By Francis Allan L. Angelo
Cebu City 1st District Rep. Cutie Del Mar filed House Bill No. 6750 which will set the prescription period for libel and cyber-libel offenses to one year only, not 12-15 years as the courts have lately been ruling.
Prescription period in legal parlance refers to the length of time one can file a case.
In this case, Section 90 of the Revised Penal Code sets the prescription period for libel cases to 1 year.
But Section 90 is silent on cyber-libel cases as defined in Republic Act 10175 or the Cybercrime Prevention Act of 2012. Even RA 10175 does not specify the prescription period for cyber libel.
In its explanatory note, HB 6750 cited that RA 10175 is silent on the prescription period of the crime cyber-libel.
“The Revised Penal Code (in Article 90), however, provides that libel has a prescriptive period of only one year. The Cybercrime Prevention Act’s silence has caused confusion among judges, lawyers and litigants as well as media and the general public, many of whom risk lawsuits when they comment on social media or otherwise publish through the internet,” it added.
The bill cited the Manila Regional Trial Court in its June 2020 ruling on the case involving Maria Ressa of the news site Rappler saying that “the prescription period for violations penalized by special laws, like the cybercrime law, which do not provide for their own prescription period, shall prescribe in 12 years if the offense is punishable by imprisonment of at least six years.”

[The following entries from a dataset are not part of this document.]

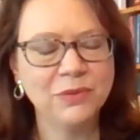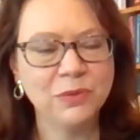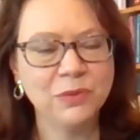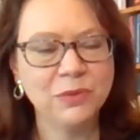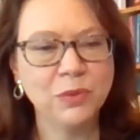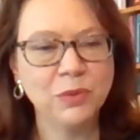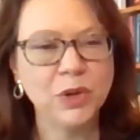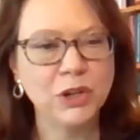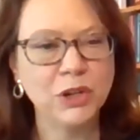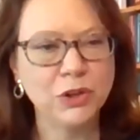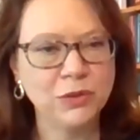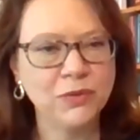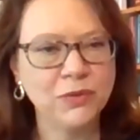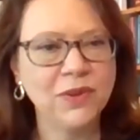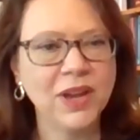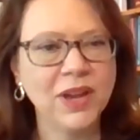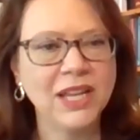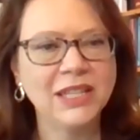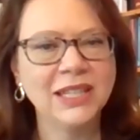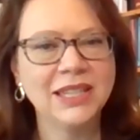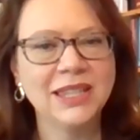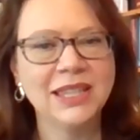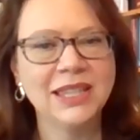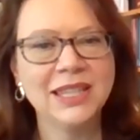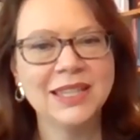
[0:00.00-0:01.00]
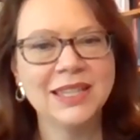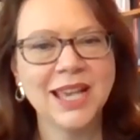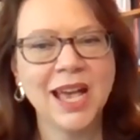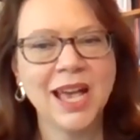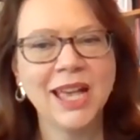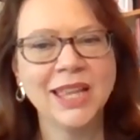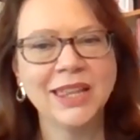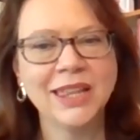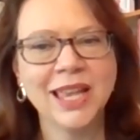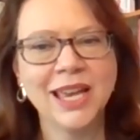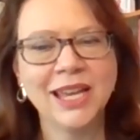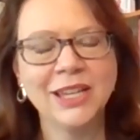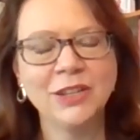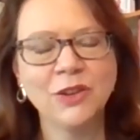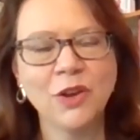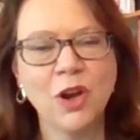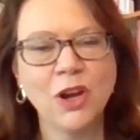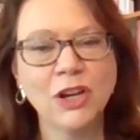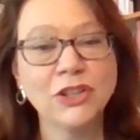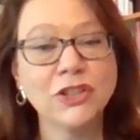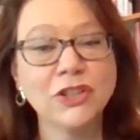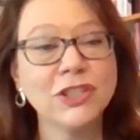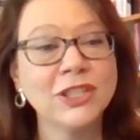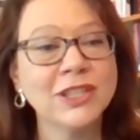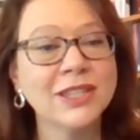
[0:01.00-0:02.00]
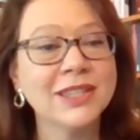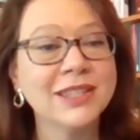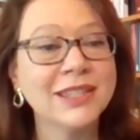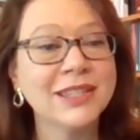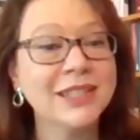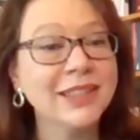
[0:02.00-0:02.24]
where you're finding these online auctionsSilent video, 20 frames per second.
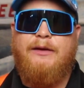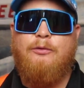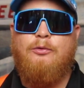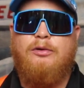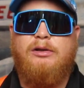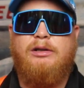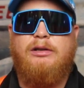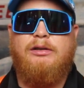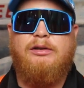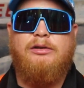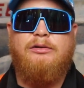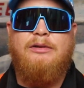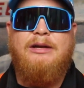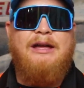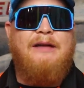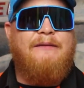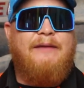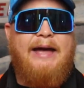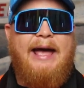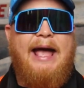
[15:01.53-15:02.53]
what they wanted to do.
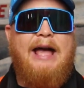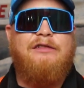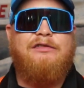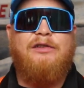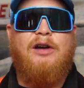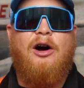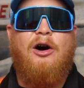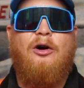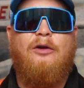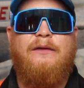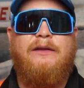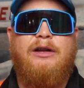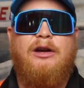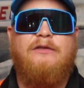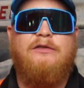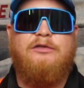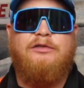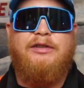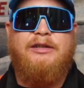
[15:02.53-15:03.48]
They asked all the otherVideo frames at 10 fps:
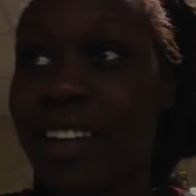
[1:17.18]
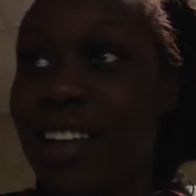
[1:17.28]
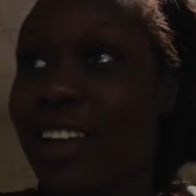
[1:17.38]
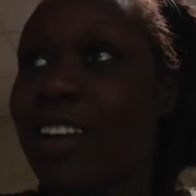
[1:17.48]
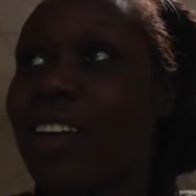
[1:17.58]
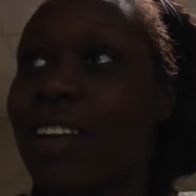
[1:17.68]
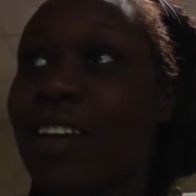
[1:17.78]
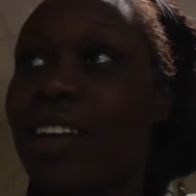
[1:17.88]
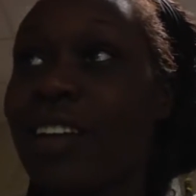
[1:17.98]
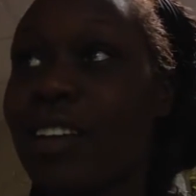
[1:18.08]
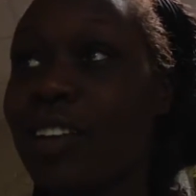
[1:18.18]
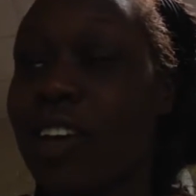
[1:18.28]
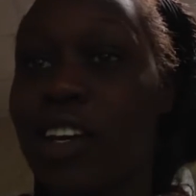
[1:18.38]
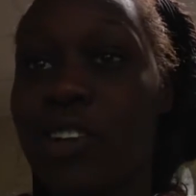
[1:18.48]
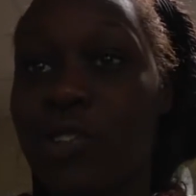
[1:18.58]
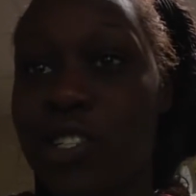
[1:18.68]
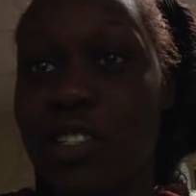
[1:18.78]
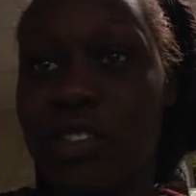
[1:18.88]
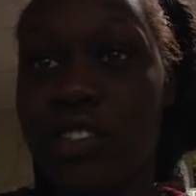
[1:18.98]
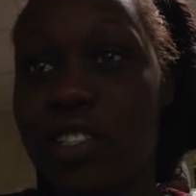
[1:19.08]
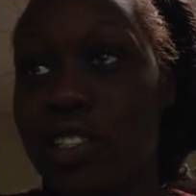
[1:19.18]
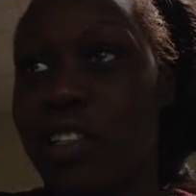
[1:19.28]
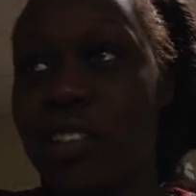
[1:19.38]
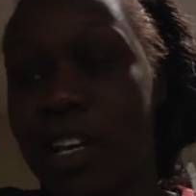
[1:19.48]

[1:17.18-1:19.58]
and great coaches. It was just a good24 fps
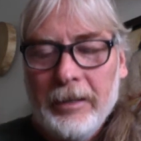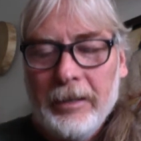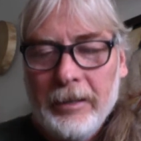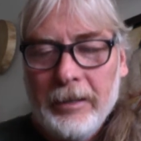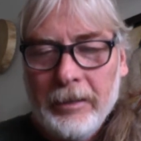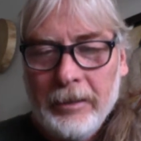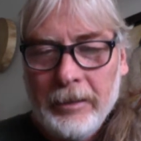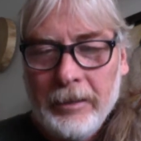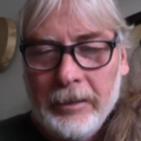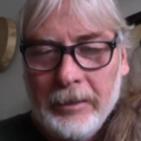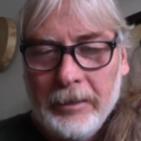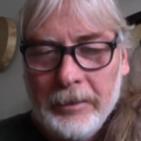
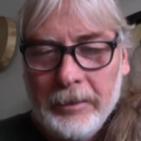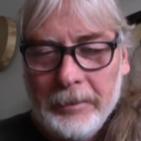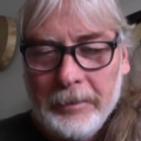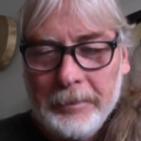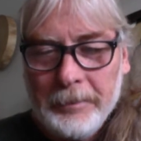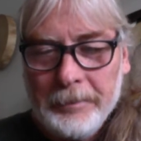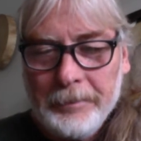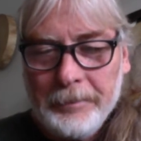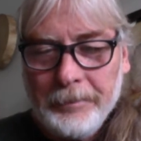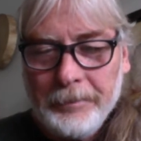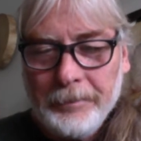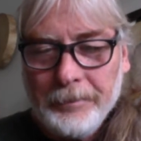
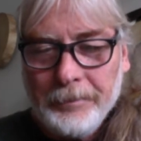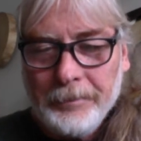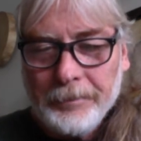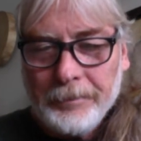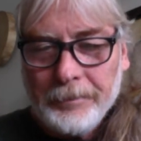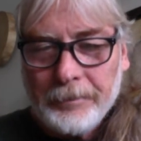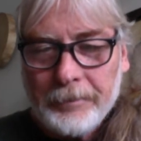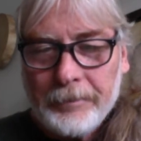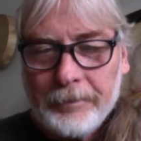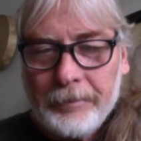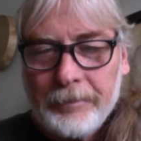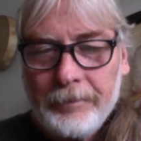um,
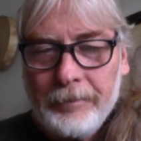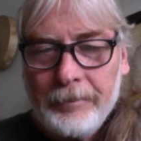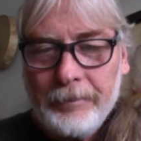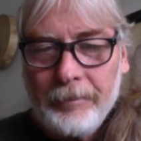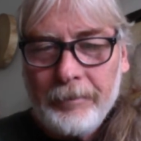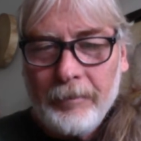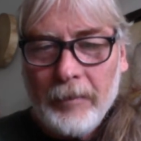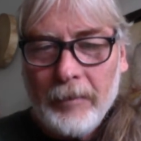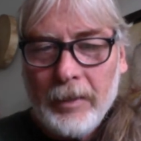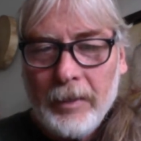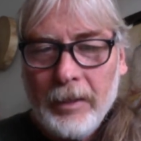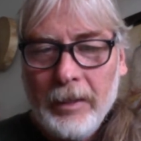
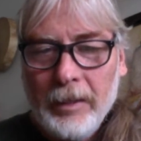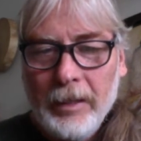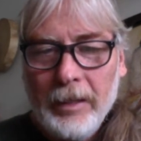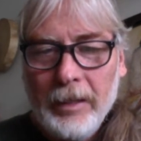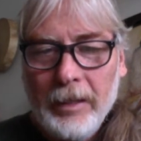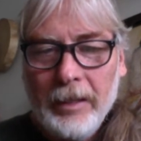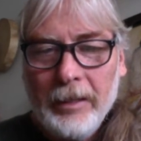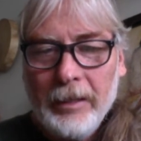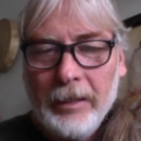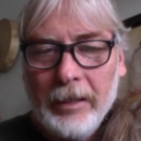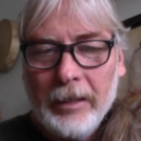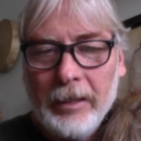
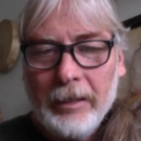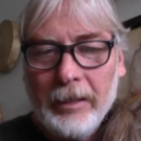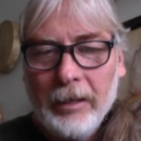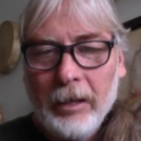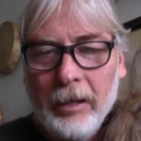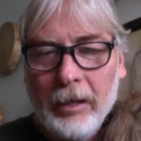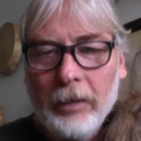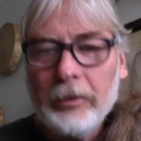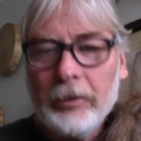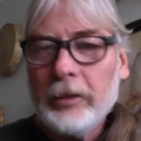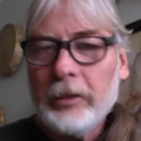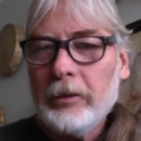and that
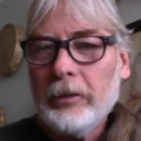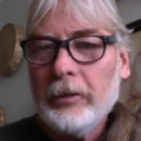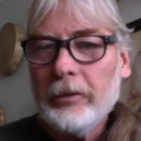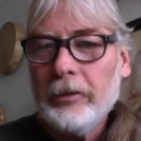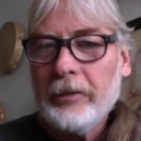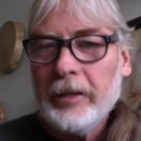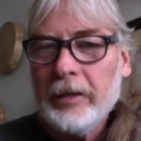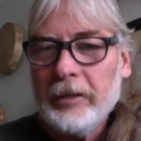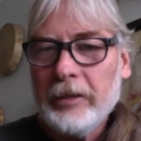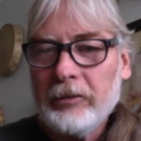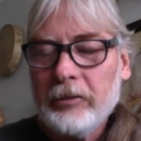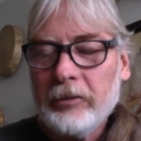all that earth
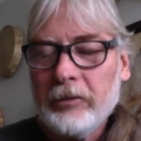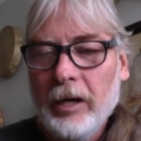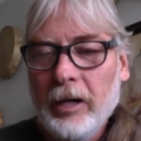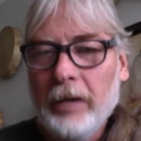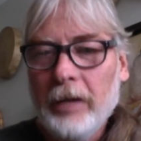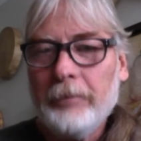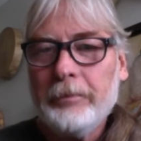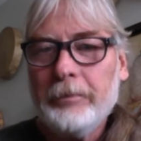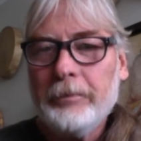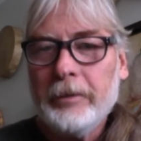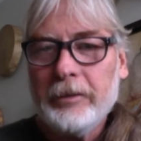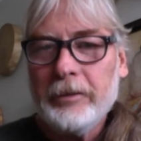has to
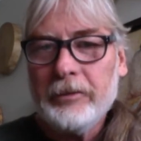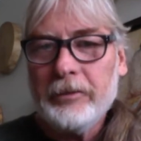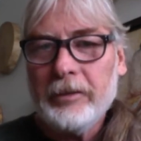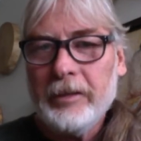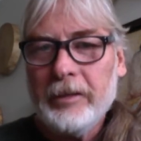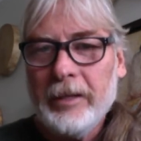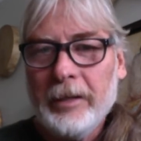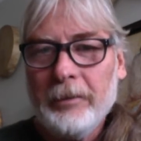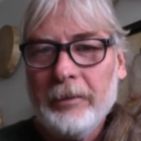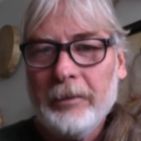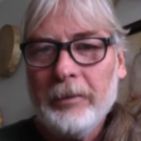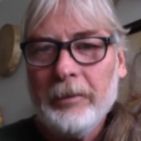offer us in
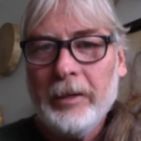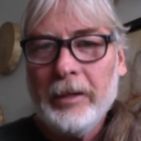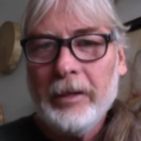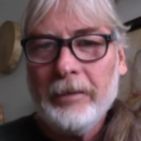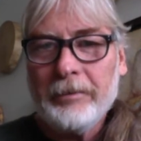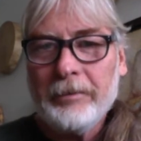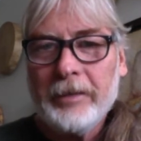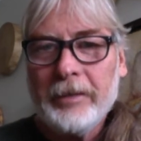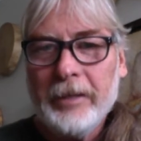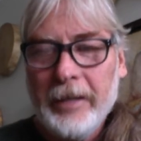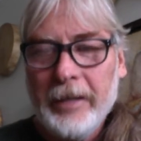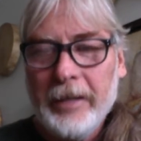that way
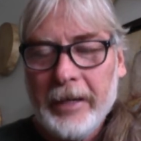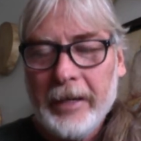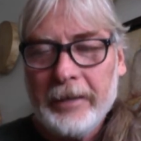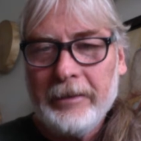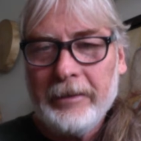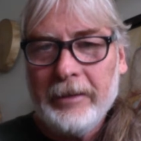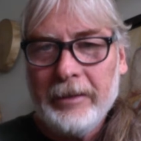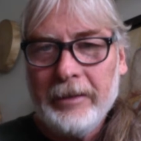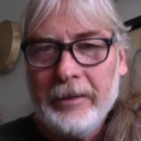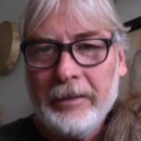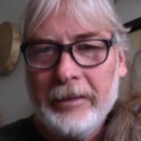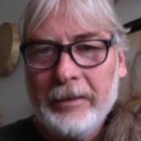of connecting.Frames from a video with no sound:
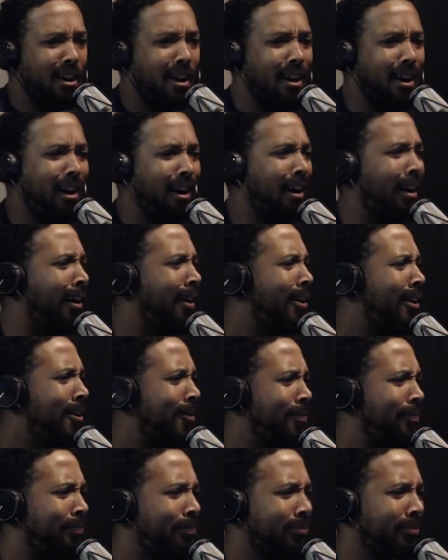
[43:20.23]

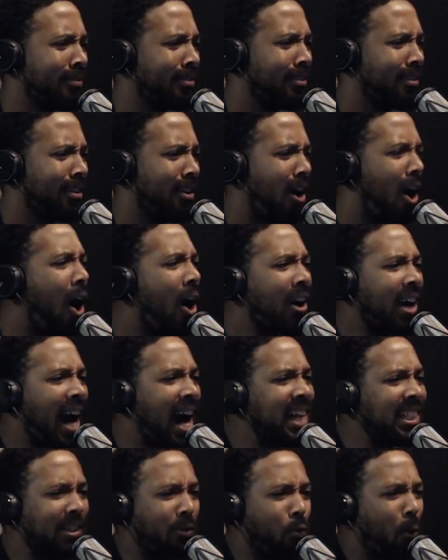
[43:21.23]
all
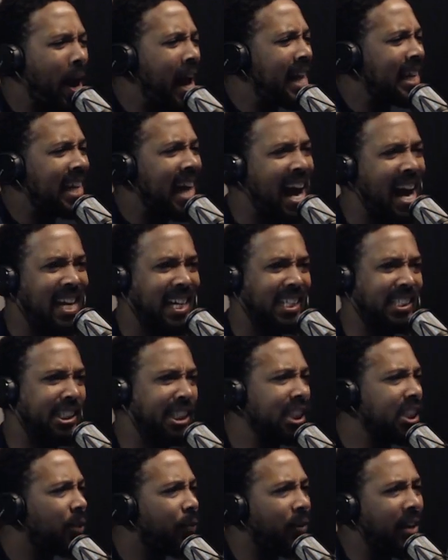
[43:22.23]
kinds of redlining,
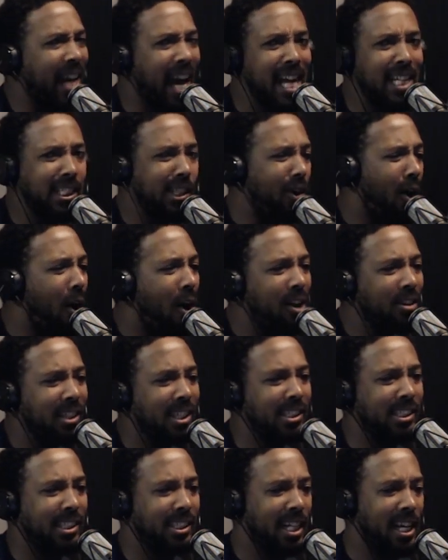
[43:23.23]
gentrification, all
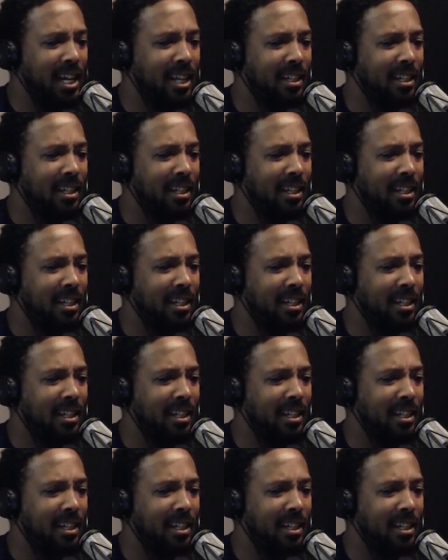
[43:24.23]
this shit.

The Court of Appeals, in its ruling on the same case, said the penalty for cyber-libel became afflictive and shall prescribe in 15 years.
“Against those court rulings, the Revised Penal Code provides that libel shall prescribe in one year. Congress could not have intended the leap from one-year prescription to 15-year prescription,” HB 6750 added.
The bill said that other legal luminary perspectives cited the 2014 case of Disini vs. Secretary of Justice stating that cyber-libel “is not a new crime since Article 353 of the penal code, in relation to Article 355, already punishes it.”
Libel under Art. 355 is committed “by means of writing, printing, xxx or any similar means” and online defamation constitutes “similar means of committing libel.” Thus, the prescriptive period of one year in the penal code applies to cyber-libel since it is defined and punished in the penal code.
The bill proposed to amend Article 90 of the RPC to specify that “the crime of libel, INCLUDING CYBER-LIBEL AS DEFINED IN R.A. NO. 10175, OTHERWISE KNOWN AS THE CYBERCRIME PREVENTION ACT OF 2012, or other similar offenses shall prescribe in one year RECKONING FROM THE FIRST OR ORIGINAL POSTING OR PUBLICATION.”
“This bill seeks to eliminate the conflicting interpretation of the applicable laws by expressly providing for the prescriptive period on cyber-libel offenses.”
The Cybercrime Prevention Act of 2012 (Republic Act #20175) is silent on the prescription period of the crime cyber-libel. The Revised Penal Code (in Article 90), however, provides that libel has a prescriptive period of only one year.
“Providing for the prescription of cyber-libel offense amending for ten purpose section 90 of the Revised Penal Code.” Said provision will be amended to include cyber libel along ordinary libel among offenses that prescribe in one year (and not 12-15 years as the courts have lately been ruling).